No other country has fallen into the quagmire of politicizing medical & earth sciences, like the USA. A certain someone has been at the figure head of doing that, unfortunately the POTUS, with grave results. USA has become a laughing stock to the international community.

In Victoria and I think most other states of Australia, flu season has been a non-event. A combination of high vaccine uptake in March/April and Covid induced improvement in hand hygiene, social distancing and mask wearing as suggested and/or legislated by state governments. Ymmv in USA flu season

Sigh. I know.

Yesterday’s Nevada super spreader is a good example of poor leadership during a pandemic.

I think there’s plenty of blame to go around, look at what some of the governors did with the nursing homes. In NY and NJ more than half of the deaths early on happened to people in nursing homes.

The politicizing of the sciences has been going on for decades. It’s driven mostly by the government grant money on both sides. As far as being a laughing stock to the International community. They have plenty of egg on their faces, the WHO is the biggest joke.

Attacking WHO and laying blame at their feet is in itself politicizing. A small amount of research on the topic will give a clearer picture rather than talking points. I agree that old people in homes were not protected.

Ah, the all-american political defense. “I can be a p.o.s. because I think you are a p.o.s.”

Freedom of the press is guaranteed only those who own one

Some nursing homes were ill prepared & didn’t react fast enough. Those became the showcase that made it seem like the entire collection of NY/NJ nursing homes were death traps. Just like the few protests that suffered riots, painted as the entire movement was violent (it hasn’t been). Of course, politicizing of science has always happened—it’s the degree of it. Especially on critical factors. There are still climate change deniers scoffing at the wild fires of the west in the USA, claiming “poor forest management”. No. Management policies & manning haven’t had any drastic changes. The climatology data is the only dynamically changing factor here. Droughts like never before seen in those regions. The WHO has its notable share of problems, but their interfacing with China was flawed. Not transparent as with other countries, and too much info directly given, without proper scrutiny. So the WHO echoed China’s messaging, the worst about their allegedly being “very limited risk of human-to-human transmission of the virus.” However, in 2003, the WHO properly called out China for its lack of preparedness & transparency. The organization does work & serve a purpose. It needs “correction.” USA refuses to lead on this.

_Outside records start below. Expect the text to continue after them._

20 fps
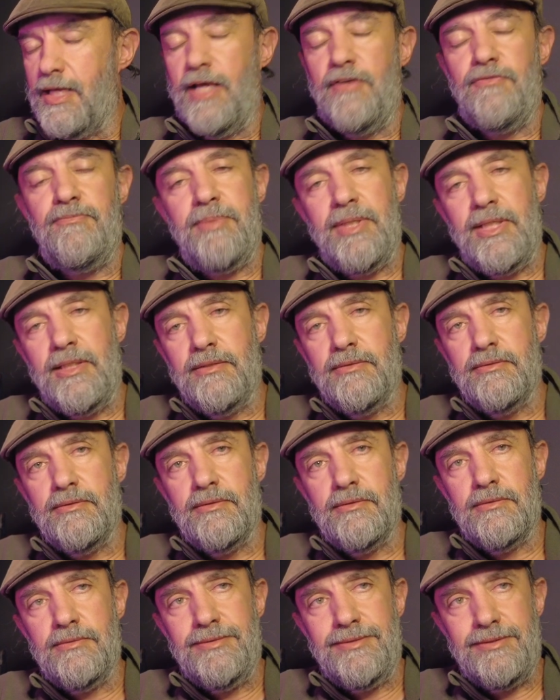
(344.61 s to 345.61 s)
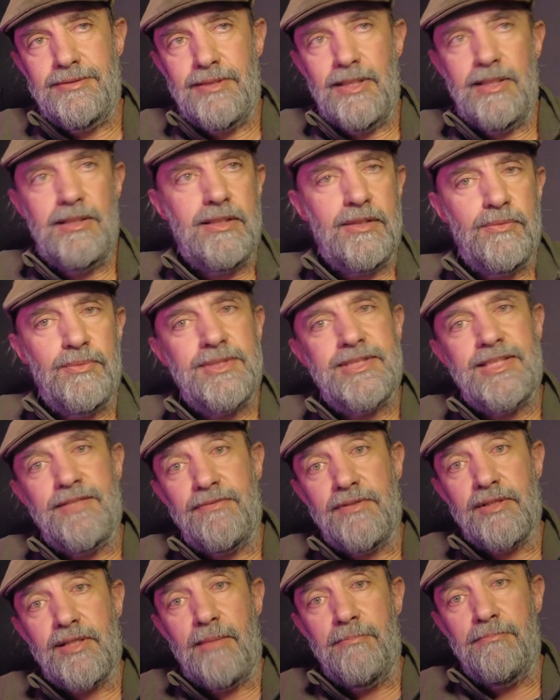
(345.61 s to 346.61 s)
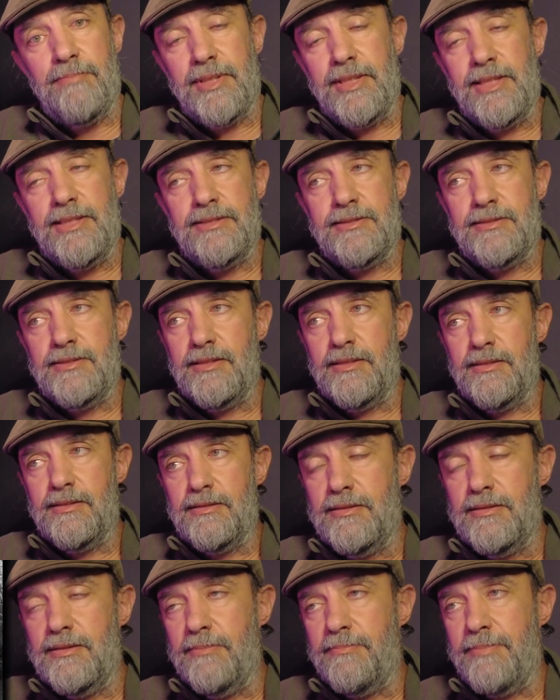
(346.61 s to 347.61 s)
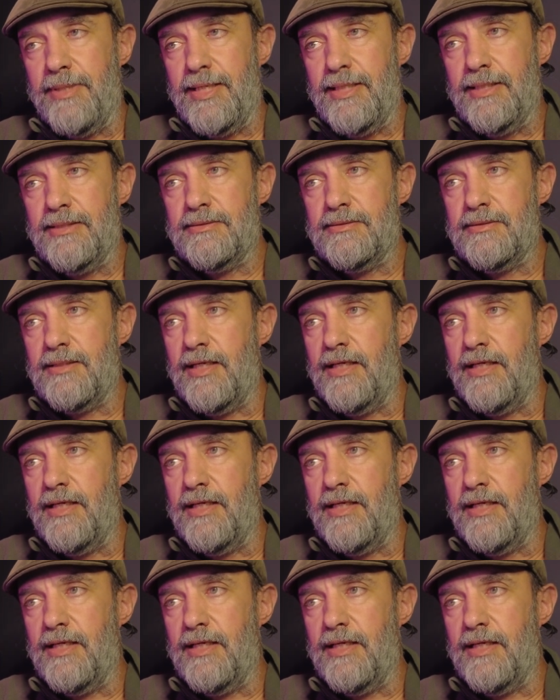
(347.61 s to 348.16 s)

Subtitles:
I've been dealing with several companies in the past.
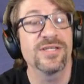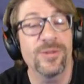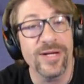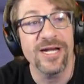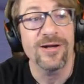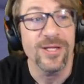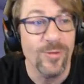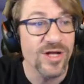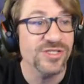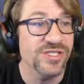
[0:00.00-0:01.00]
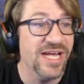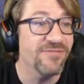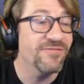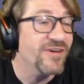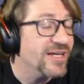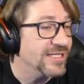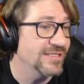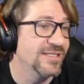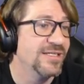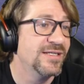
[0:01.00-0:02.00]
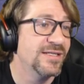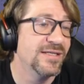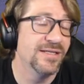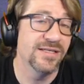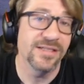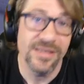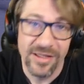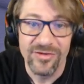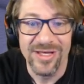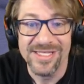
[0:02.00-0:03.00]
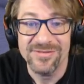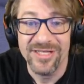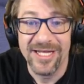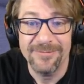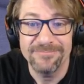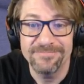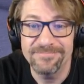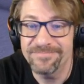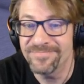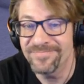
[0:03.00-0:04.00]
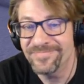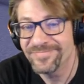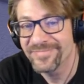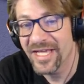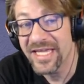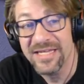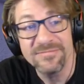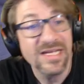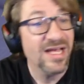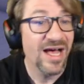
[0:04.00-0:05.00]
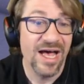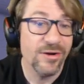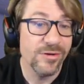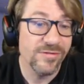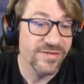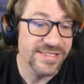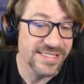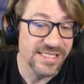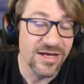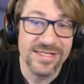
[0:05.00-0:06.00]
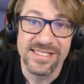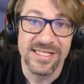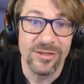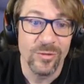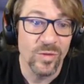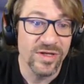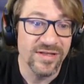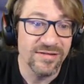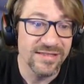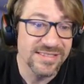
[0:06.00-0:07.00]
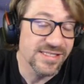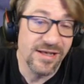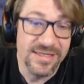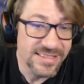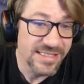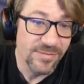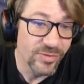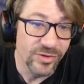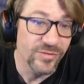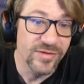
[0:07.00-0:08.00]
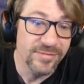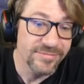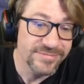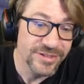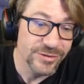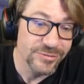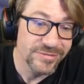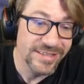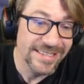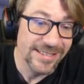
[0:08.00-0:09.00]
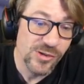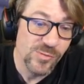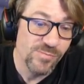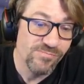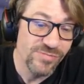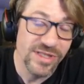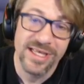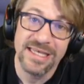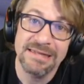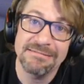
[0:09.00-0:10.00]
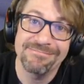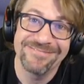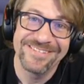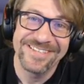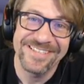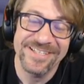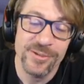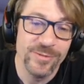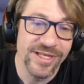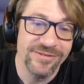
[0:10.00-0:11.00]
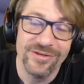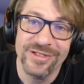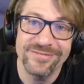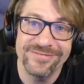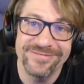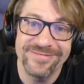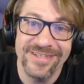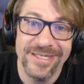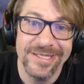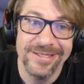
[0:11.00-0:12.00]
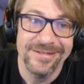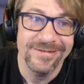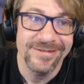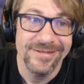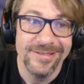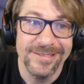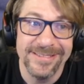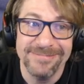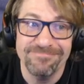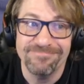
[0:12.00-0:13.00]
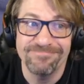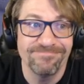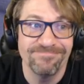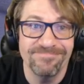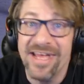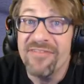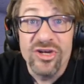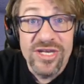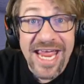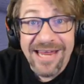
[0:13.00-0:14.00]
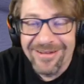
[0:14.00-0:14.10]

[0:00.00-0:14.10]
You're here, you watched, you have fun. Love you guys for that. Again, I don't know if this is the content that you're wanting. It's the content I'm producing. So I hope you like it. I hope you had fun. And uh, have a good day.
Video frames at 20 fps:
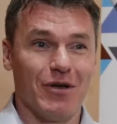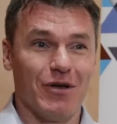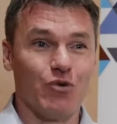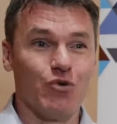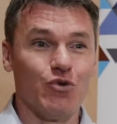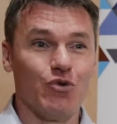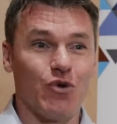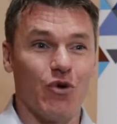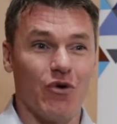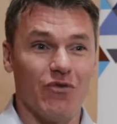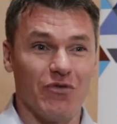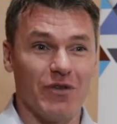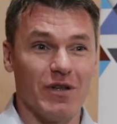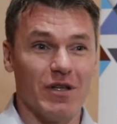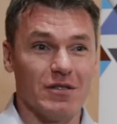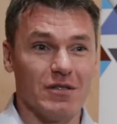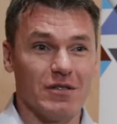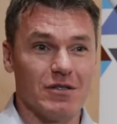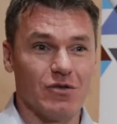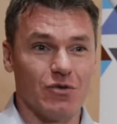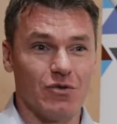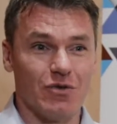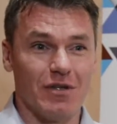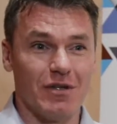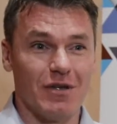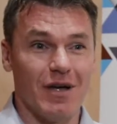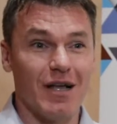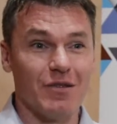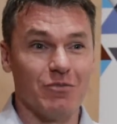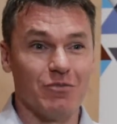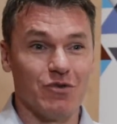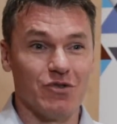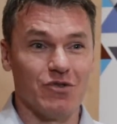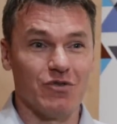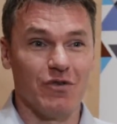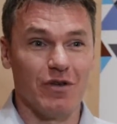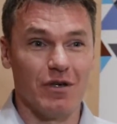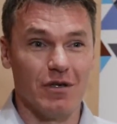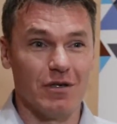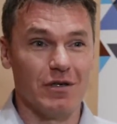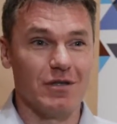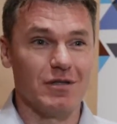good confidence. So the atmosphere,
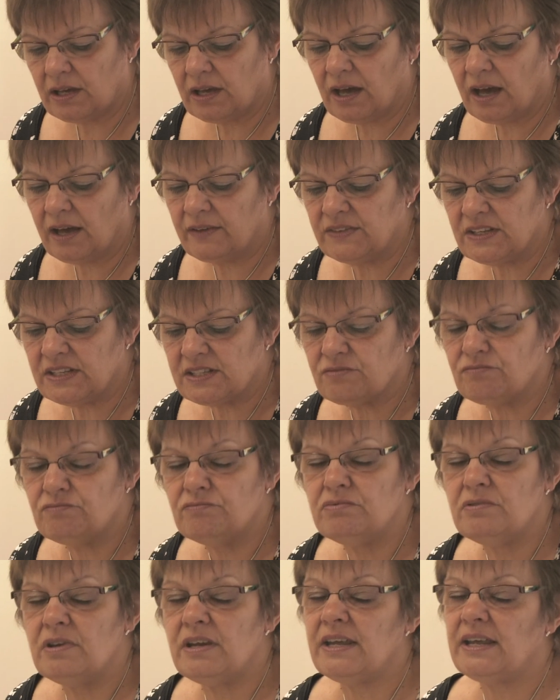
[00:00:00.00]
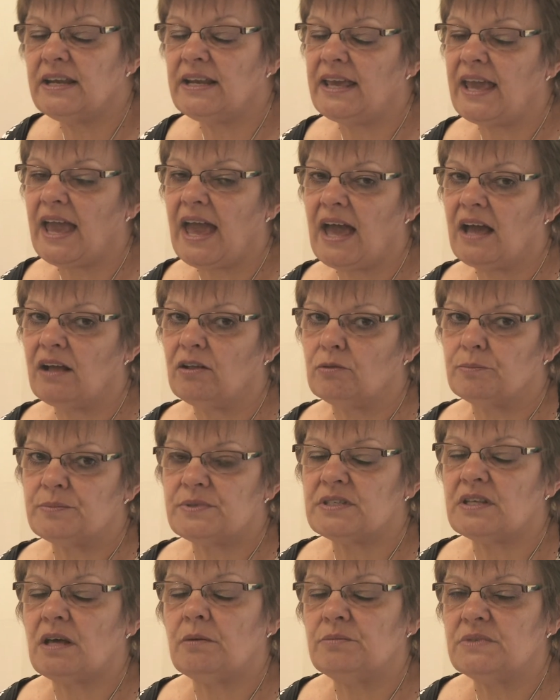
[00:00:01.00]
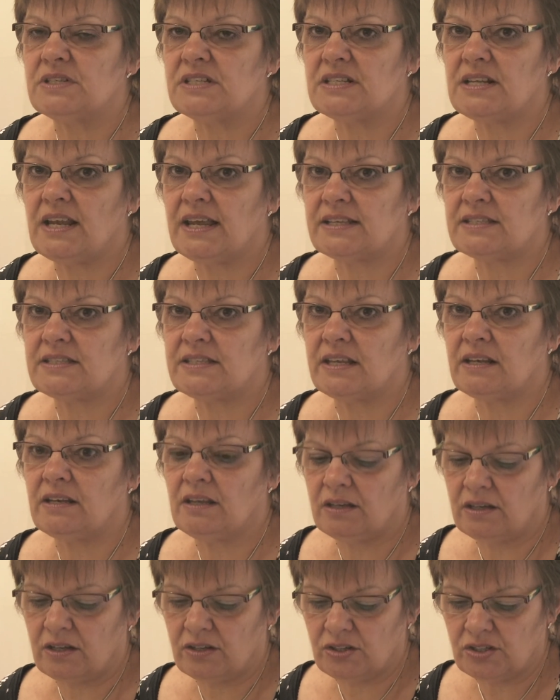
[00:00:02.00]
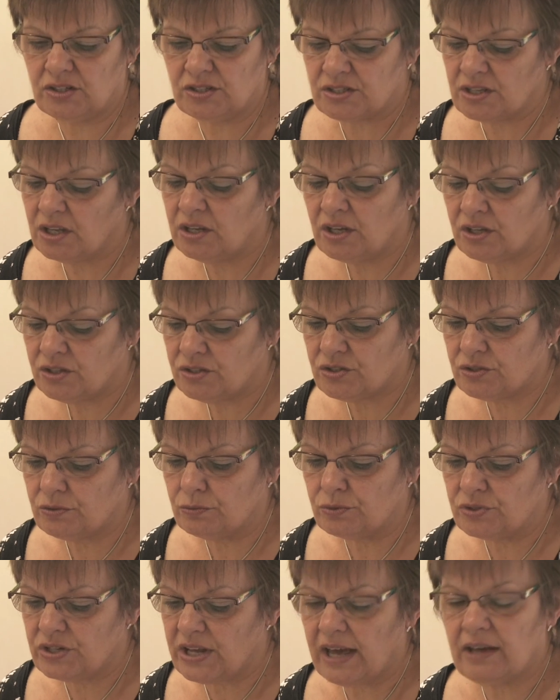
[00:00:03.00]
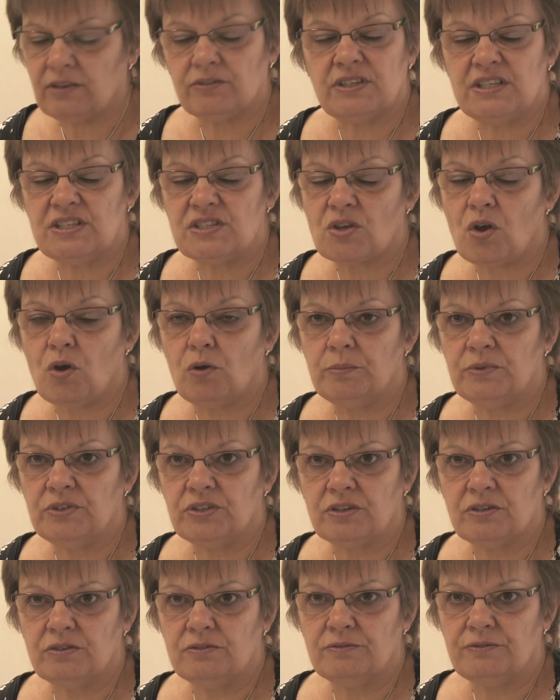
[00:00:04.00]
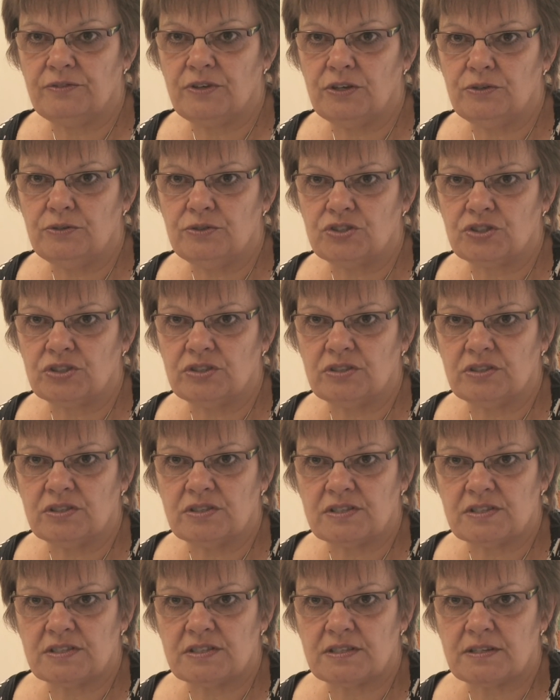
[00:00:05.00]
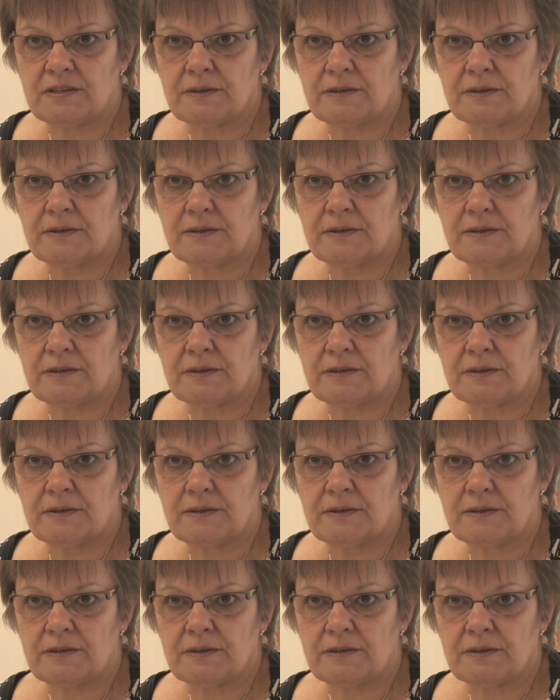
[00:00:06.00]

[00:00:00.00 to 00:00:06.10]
and this really helps some dyslexic learners sort out these common confusions.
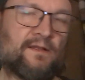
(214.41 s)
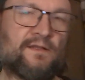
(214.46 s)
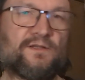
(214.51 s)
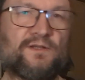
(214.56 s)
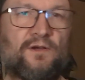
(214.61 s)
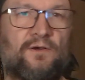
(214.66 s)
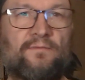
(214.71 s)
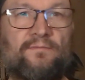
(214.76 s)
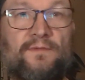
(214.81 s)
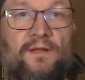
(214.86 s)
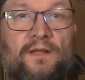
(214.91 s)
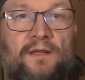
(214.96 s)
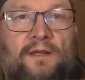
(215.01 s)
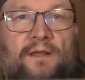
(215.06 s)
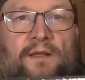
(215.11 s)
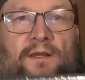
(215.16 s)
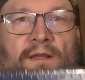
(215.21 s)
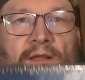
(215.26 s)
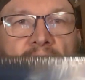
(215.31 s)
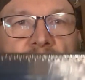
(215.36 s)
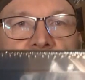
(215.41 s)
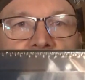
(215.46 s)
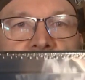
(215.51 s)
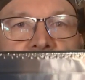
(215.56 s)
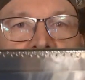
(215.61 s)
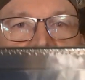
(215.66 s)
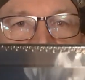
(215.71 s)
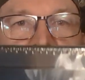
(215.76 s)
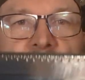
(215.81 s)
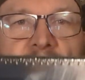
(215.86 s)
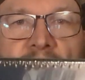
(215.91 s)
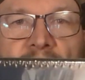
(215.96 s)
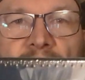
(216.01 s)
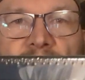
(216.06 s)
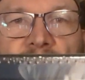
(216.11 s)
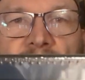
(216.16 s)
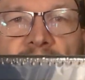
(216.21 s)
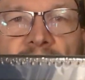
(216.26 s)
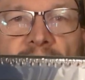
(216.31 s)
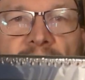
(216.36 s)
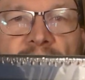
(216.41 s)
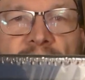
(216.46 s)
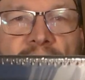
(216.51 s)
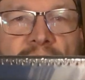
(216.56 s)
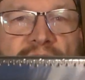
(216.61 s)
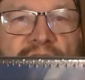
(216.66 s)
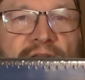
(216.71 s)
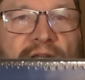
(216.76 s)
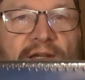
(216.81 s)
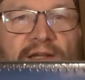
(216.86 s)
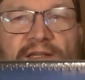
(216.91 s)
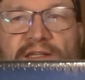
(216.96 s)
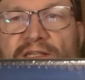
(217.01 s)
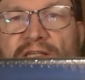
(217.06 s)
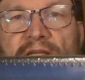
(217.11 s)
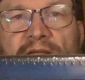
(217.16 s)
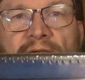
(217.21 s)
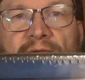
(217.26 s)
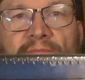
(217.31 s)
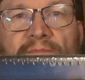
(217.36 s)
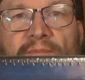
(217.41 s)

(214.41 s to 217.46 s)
So you can use this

To be fair, the governors in NY, PA, etc. were following guidance from the federal and state health authorities, who feared a shortage of hospital beds and recommended putting a priority on keeping hospital beds free for new admissions. The nursing homes were told they should isolate people who tested positive from the other residents. Many nursing homes failed to do that, for various reasons. Also, many nursing home residents were infected by staff, not by other residents.

Some states, like MN, actually had a higher percentage of their COVID-19 cases in nursing homes without an order from the governor similar to those issued in other states. That was in part because their health departments were moving active COVID cases to nursing homes due to the same concern about hospital bed capacity being inadequate to meet the coming demand.

If they were active covid cases then why be moved at all. Just because of their age?

Well 007, looks like this tread has outlived it’s usefulness. More politics than science.